Traditional tools for data analysis in the geosciences are effective for homogeneous data sets and summarizing unambiguous features. They tend to break, however, when they are applied to combine sparse and heterogeneous observations or to quantify the uncertainty in estimated features or derived fields. This work fills a vital need to interpret geophysical data using contemporary statistical science and drawing on machine learning from computer science. The benefits include better insight into hidden features of large data volumes and improve interpretation by adding measures of uncertainty. It supports CISL’s strategic goal to enhance the effective use of current and future computational systems. Specifically, this work combines applied statistical science with supercomputing resources to sustain progress in the Earth System sciences.
The following accomplishments are some of projects that have been advanced during FY2017, and they illustrate the diverse ways that data science is applied to scientific problems at NCAR.
Uncertainty quantification and statistical emulators.
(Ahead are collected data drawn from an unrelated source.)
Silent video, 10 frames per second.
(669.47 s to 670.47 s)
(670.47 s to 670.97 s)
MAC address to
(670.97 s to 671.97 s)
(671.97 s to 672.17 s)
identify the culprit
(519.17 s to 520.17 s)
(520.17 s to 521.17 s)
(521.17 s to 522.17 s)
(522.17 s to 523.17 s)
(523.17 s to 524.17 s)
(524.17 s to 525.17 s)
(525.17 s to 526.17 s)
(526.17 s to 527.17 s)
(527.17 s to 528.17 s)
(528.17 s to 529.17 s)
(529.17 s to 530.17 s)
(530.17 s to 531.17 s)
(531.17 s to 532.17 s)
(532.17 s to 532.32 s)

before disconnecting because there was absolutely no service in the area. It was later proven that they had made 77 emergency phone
Applying data science techniques to the analysis of numerical models is useful where a complex geophysical model is expensive to run under many different inputs but can be approximated with a statistical emulator. During FY2017 this project focused on representing the uncertainty in the pattern scaling method that is calculated from the CESM large ensemble (LENS) under RCP8.5. The uncertainty in the scaling pattern itself is represented by a Gaussian random field where the covariance parameters can be estimated from the ensemble model output. We use the LK model to estimate local covariance parameters for the scaling pattern. Because of the efficiency of sparse matrix methods connected with the LK approach, simulation of the non-stationary Gaussian process is possible and gives a speedup that is two orders of magnitude faster than conventional algorithms. To our knowledge this is the first statistical emulation of a large and non-stationary geophysical field.
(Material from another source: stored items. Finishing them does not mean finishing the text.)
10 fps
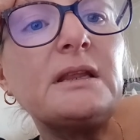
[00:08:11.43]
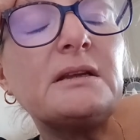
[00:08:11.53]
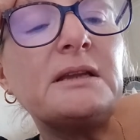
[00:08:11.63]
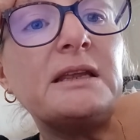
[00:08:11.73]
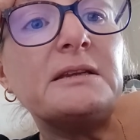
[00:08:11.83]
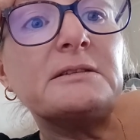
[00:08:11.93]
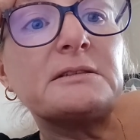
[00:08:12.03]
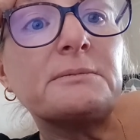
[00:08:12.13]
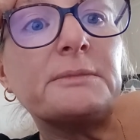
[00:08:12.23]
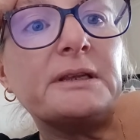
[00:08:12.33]
Needed
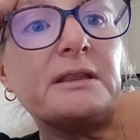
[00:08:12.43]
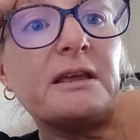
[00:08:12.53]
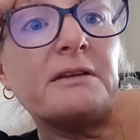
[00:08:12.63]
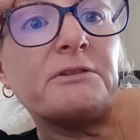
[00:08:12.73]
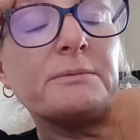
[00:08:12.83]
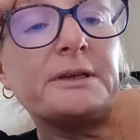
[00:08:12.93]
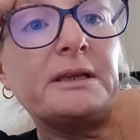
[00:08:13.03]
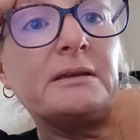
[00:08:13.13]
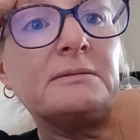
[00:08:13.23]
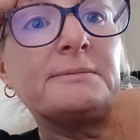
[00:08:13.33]
somebody there for
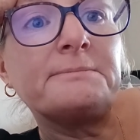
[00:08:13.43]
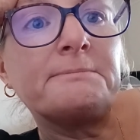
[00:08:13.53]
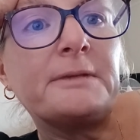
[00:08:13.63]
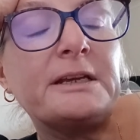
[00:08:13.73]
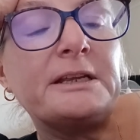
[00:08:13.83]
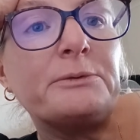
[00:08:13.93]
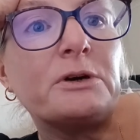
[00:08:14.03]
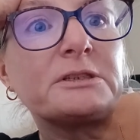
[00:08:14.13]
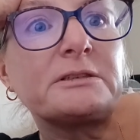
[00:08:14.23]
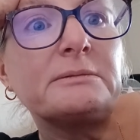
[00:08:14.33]
me, and he was.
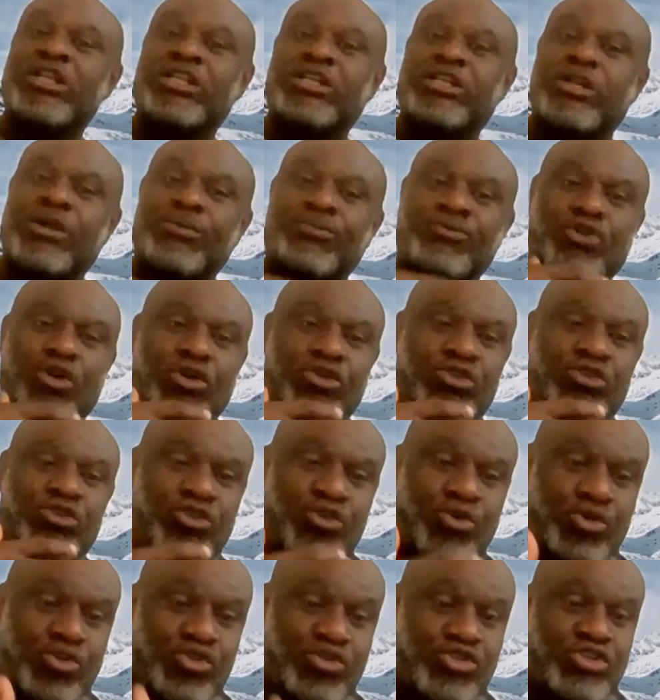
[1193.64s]
crypto
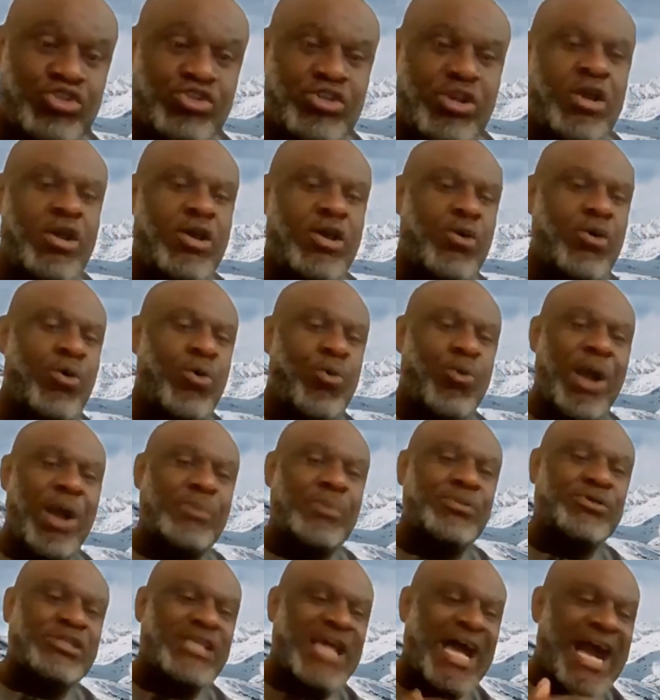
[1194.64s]
news,
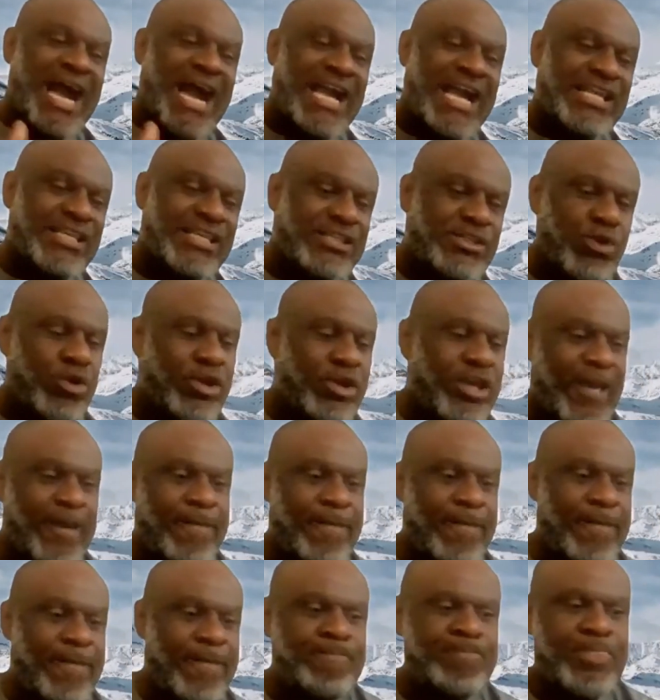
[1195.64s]
websites,
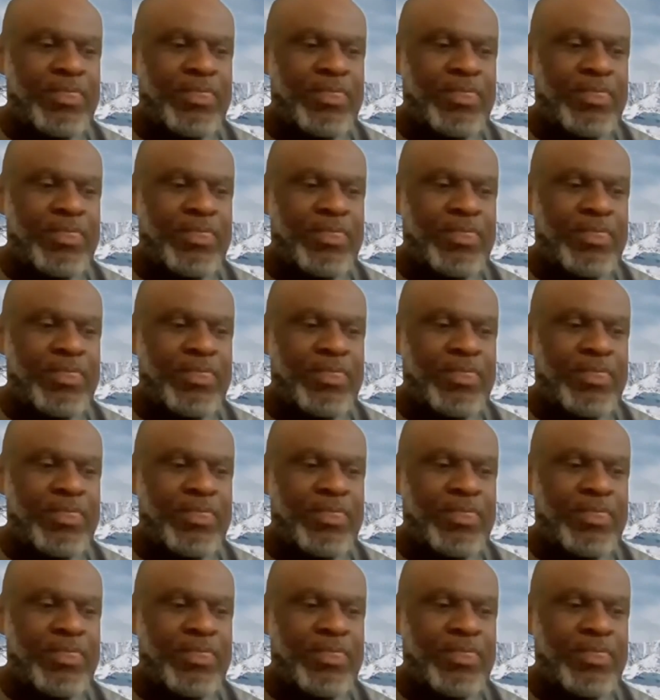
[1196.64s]
okay?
Statistical methods for large spatial data. Kriging is a well-known method used in geostatistics to estimate how climate varies over a geographic region when the observational data is sparse or the computer model runs are limited. A key feature of Kriging is determining the covariance function, a measure of how observations are correlated as a function of their separation distance.
This project uses new ideas in approximate Bayesian computation (ABC method) to estimate a covariance function for large data sets. We have successfully used statistics based on the variogram as the core of a Markov chain Monte Carlo algorithm to find covariance parameter estimates along with measures of uncertainty. The key is that the variogram statistic is much faster to compute than the determinant and inverse of a covariance matrix. In addition, the LatticeKrig (LK) model for spatial data has been formulated to be fast to simulate large sample sizes, and this allows for a simulation-based description of the variogram distribution.
HPC4Stats framework. A common task in analyzing model output is fitting statistical models or performing other statistical operations on each grid cell or in moving windows. These tasks are typically embarrassingly parallel and provide an opportunity to accelerate the data analysis using a simple framework. CISL is harnessing the rich set of statistical functions and packages in the R data analysis environment and building the computational tasks using this environment.
The framework is designed to require minimal knowledge of HPC systems or UNIX and focuses on the user’s skill in R. Besides some simple batch scripting and changing directory pathnames, the same HPC4Stats application will run on a laptop or a supercomputer. The framework uses a supervisor/worker model where these are independent R sessions. Assigning tasks to workers, the computation, and assembling the results are all done in R, which minimizes the adjustment from a PC or cluster to an HPC environment.
The HPC4Stats framework has shown nearly linear scaling on Cheyenne up to 1,000 cores and so promises speedup of several orders of magnitude even for complex statistical computations.
Funding. This research is made possible by NSF Core funding. Workshops receive partial additional support from registration, sponsorship, and donations.